What you have to do
Nothing but an exact reproduction of the records, pictures excluded, should be returned.

───── Exercise inputs

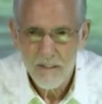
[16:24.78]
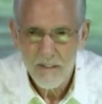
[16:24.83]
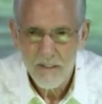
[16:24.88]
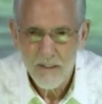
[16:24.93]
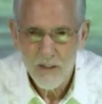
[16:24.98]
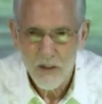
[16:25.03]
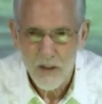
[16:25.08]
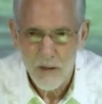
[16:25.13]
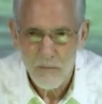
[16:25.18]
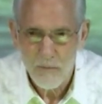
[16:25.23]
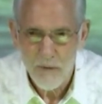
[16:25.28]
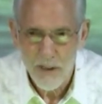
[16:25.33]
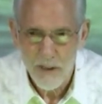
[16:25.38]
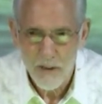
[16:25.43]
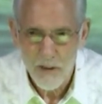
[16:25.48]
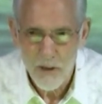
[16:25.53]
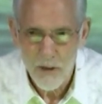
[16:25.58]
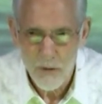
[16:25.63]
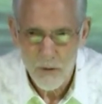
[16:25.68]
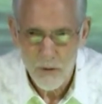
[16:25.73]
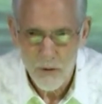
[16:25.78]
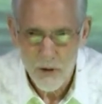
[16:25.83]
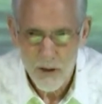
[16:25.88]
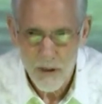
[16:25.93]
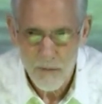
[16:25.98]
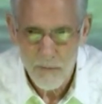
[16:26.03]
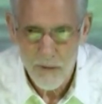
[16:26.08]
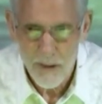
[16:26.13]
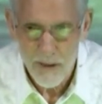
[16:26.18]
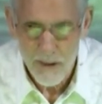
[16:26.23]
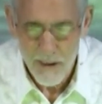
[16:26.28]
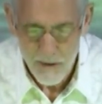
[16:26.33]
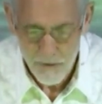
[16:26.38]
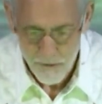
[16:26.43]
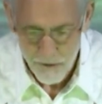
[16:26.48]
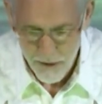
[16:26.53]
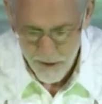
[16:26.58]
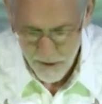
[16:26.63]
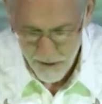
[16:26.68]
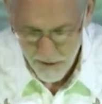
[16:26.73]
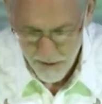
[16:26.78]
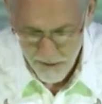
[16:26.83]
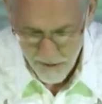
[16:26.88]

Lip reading: Something new, something different.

──────────

Written solution
[16:24.78]
[16:24.83]
[16:24.88]
[16:24.93]
[16:24.98]
[16:25.03]
[16:25.08]
[16:25.13]
[16:25.18]
[16:25.23]
[16:25.28]
[16:25.33]
[16:25.38]
[16:25.43]
[16:25.48]
[16:25.53]
[16:25.58]
[16:25.63]
[16:25.68]
[16:25.73]
[16:25.78]
[16:25.83]
[16:25.88]
[16:25.93]
[16:25.98]
[16:26.03]
[16:26.08]
[16:26.13]
[16:26.18]
[16:26.23]
[16:26.28]
[16:26.33]
[16:26.38]
[16:26.43]
[16:26.48]
[16:26.53]
[16:26.58]
[16:26.63]
[16:26.68]
[16:26.73]
[16:26.78]
[16:26.83]
[16:26.88]

Lip reading: Something new, something different.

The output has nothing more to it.